Task statement:
Restate the entries below exactly, and keep all images out of the answer.
─── Available data ───
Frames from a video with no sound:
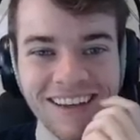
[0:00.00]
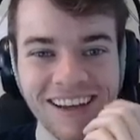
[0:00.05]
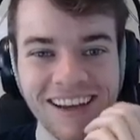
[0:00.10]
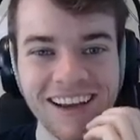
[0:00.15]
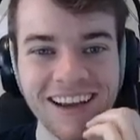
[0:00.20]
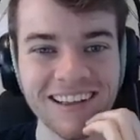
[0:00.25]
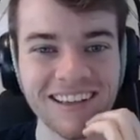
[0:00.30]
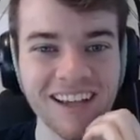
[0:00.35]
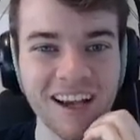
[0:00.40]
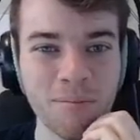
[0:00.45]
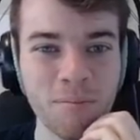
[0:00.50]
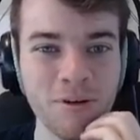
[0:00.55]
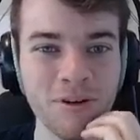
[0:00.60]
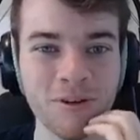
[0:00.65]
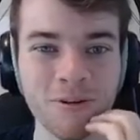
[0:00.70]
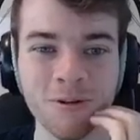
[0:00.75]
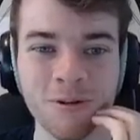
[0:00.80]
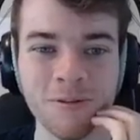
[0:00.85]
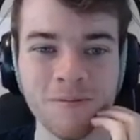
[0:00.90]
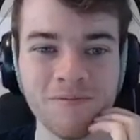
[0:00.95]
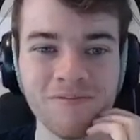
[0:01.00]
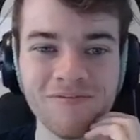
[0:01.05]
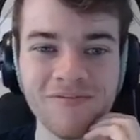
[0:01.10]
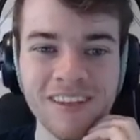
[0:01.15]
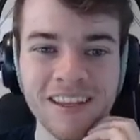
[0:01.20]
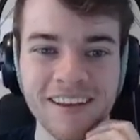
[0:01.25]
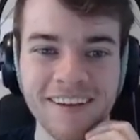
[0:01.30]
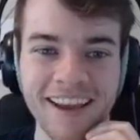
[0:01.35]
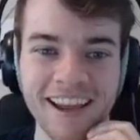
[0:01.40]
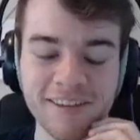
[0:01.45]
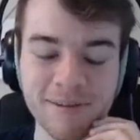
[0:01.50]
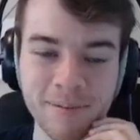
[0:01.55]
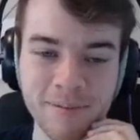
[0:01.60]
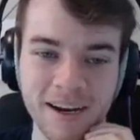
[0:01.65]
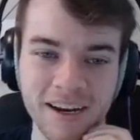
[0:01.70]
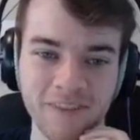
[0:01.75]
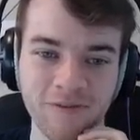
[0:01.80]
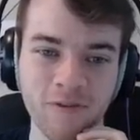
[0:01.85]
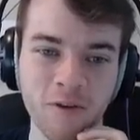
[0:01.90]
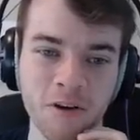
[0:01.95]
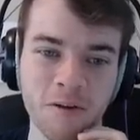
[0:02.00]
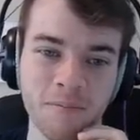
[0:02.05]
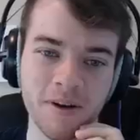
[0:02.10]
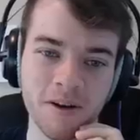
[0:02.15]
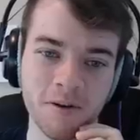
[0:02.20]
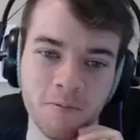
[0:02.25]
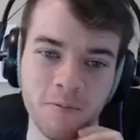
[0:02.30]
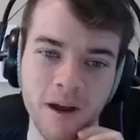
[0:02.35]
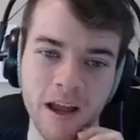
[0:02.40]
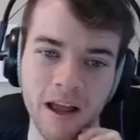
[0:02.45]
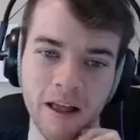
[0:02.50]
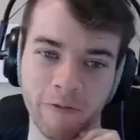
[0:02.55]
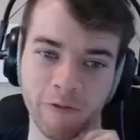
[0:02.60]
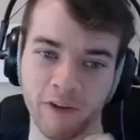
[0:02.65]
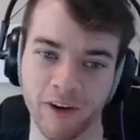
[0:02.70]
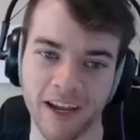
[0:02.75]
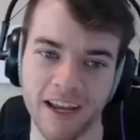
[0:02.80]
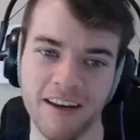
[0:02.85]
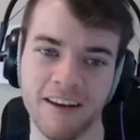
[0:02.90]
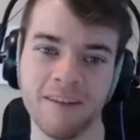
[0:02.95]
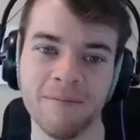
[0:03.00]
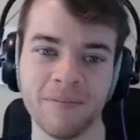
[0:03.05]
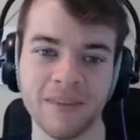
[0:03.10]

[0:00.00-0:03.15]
It's Hapu. HBomb 94, a while, friend.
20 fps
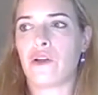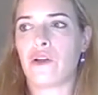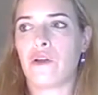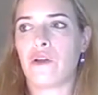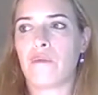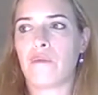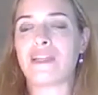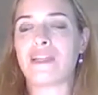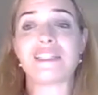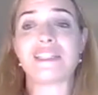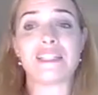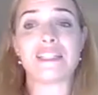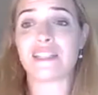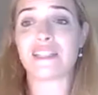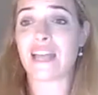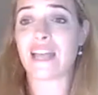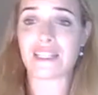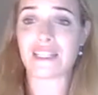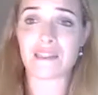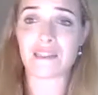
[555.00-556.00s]
business
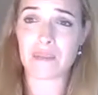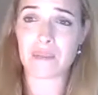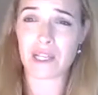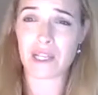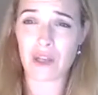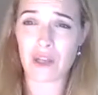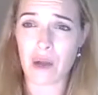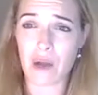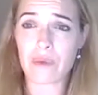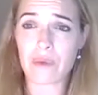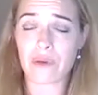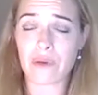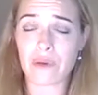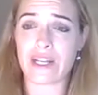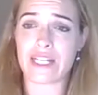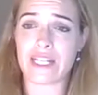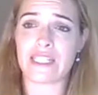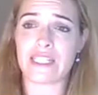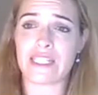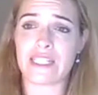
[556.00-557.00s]
hasn't been
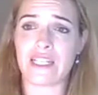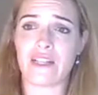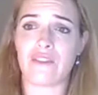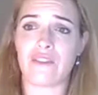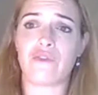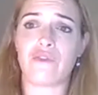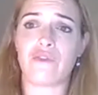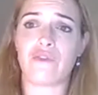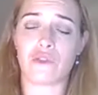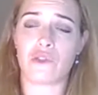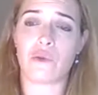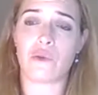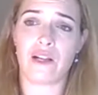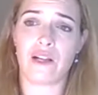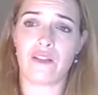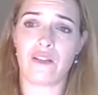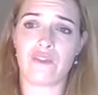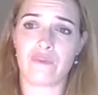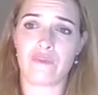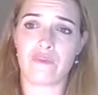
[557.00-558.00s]
operating for
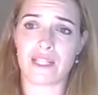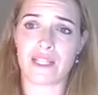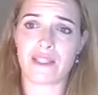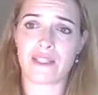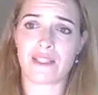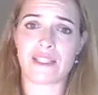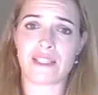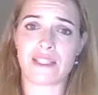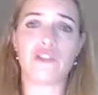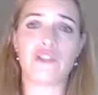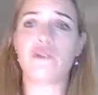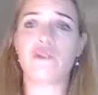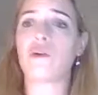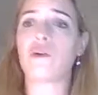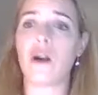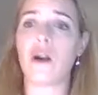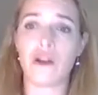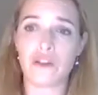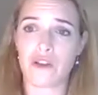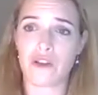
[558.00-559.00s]
12 months and you
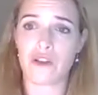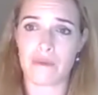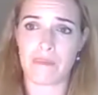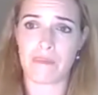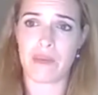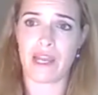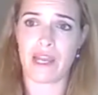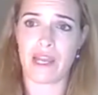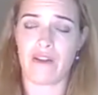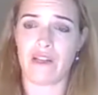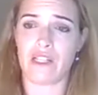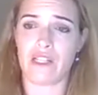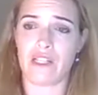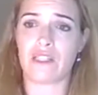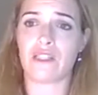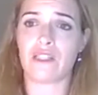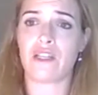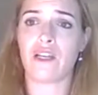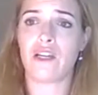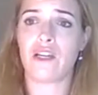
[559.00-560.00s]
can't compare it
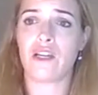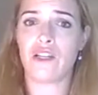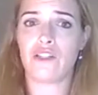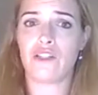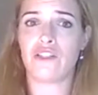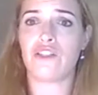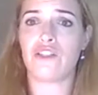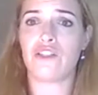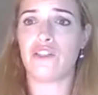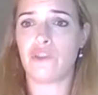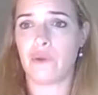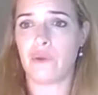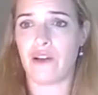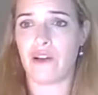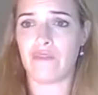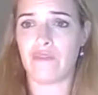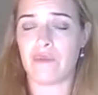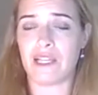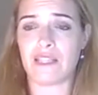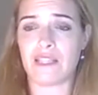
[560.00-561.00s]
to 12
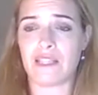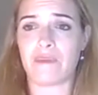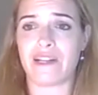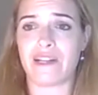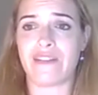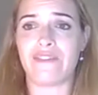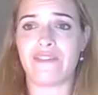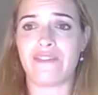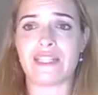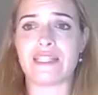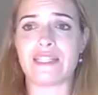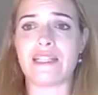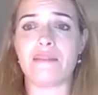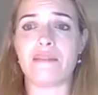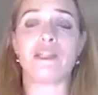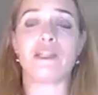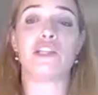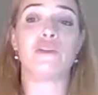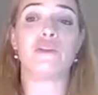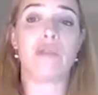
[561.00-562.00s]
months previously, but
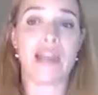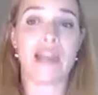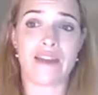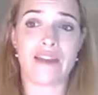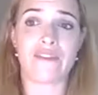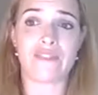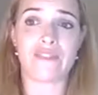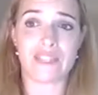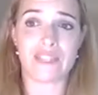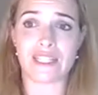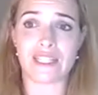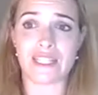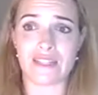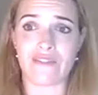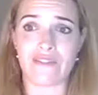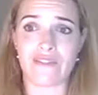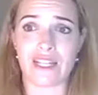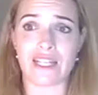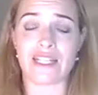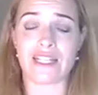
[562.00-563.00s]
you have
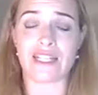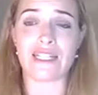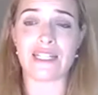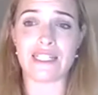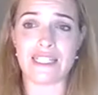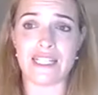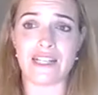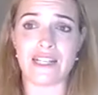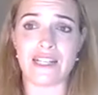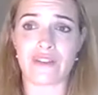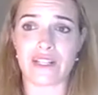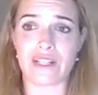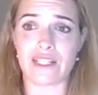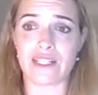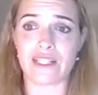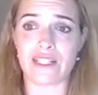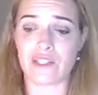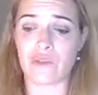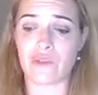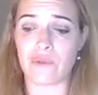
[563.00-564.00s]
significantly decreased
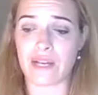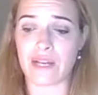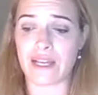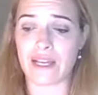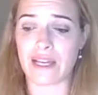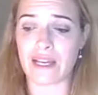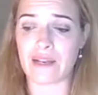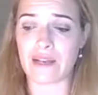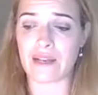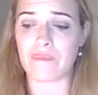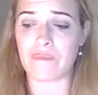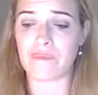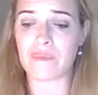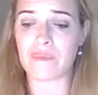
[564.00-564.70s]
your income?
───
Response area:
Frames from a video with no sound:
[0:00.00]
[0:00.05]
[0:00.10]
[0:00.15]
[0:00.20]
[0:00.25]
[0:00.30]
[0:00.35]
[0:00.40]
[0:00.45]
[0:00.50]
[0:00.55]
[0:00.60]
[0:00.65]
[0:00.70]
[0:00.75]
[0:00.80]
[0:00.85]
[0:00.90]
[0:00.95]
[0:01.00]
[0:01.05]
[0:01.10]
[0:01.15]
[0:01.20]
[0:01.25]
[0:01.30]
[0:01.35]
[0:01.40]
[0:01.45]
[0:01.50]
[0:01.55]
[0:01.60]
[0:01.65]
[0:01.70]
[0:01.75]
[0:01.80]
[0:01.85]
[0:01.90]
[0:01.95]
[0:02.00]
[0:02.05]
[0:02.10]
[0:02.15]
[0:02.20]
[0:02.25]
[0:02.30]
[0:02.35]
[0:02.40]
[0:02.45]
[0:02.50]
[0:02.55]
[0:02.60]
[0:02.65]
[0:02.70]
[0:02.75]
[0:02.80]
[0:02.85]
[0:02.90]
[0:02.95]
[0:03.00]
[0:03.05]
[0:03.10]

[0:00.00-0:03.15]
It's Hapu. HBomb 94, a while, friend.
20 fps
[555.00-556.00s]
business
[556.00-557.00s]
hasn't been
[557.00-558.00s]
operating for
[558.00-559.00s]
12 months and you
[559.00-560.00s]
can't compare it
[560.00-561.00s]
to 12
[561.00-562.00s]
months previously, but
[562.00-563.00s]
you have
[563.00-564.00s]
significantly decreased
[564.00-564.70s]
your income?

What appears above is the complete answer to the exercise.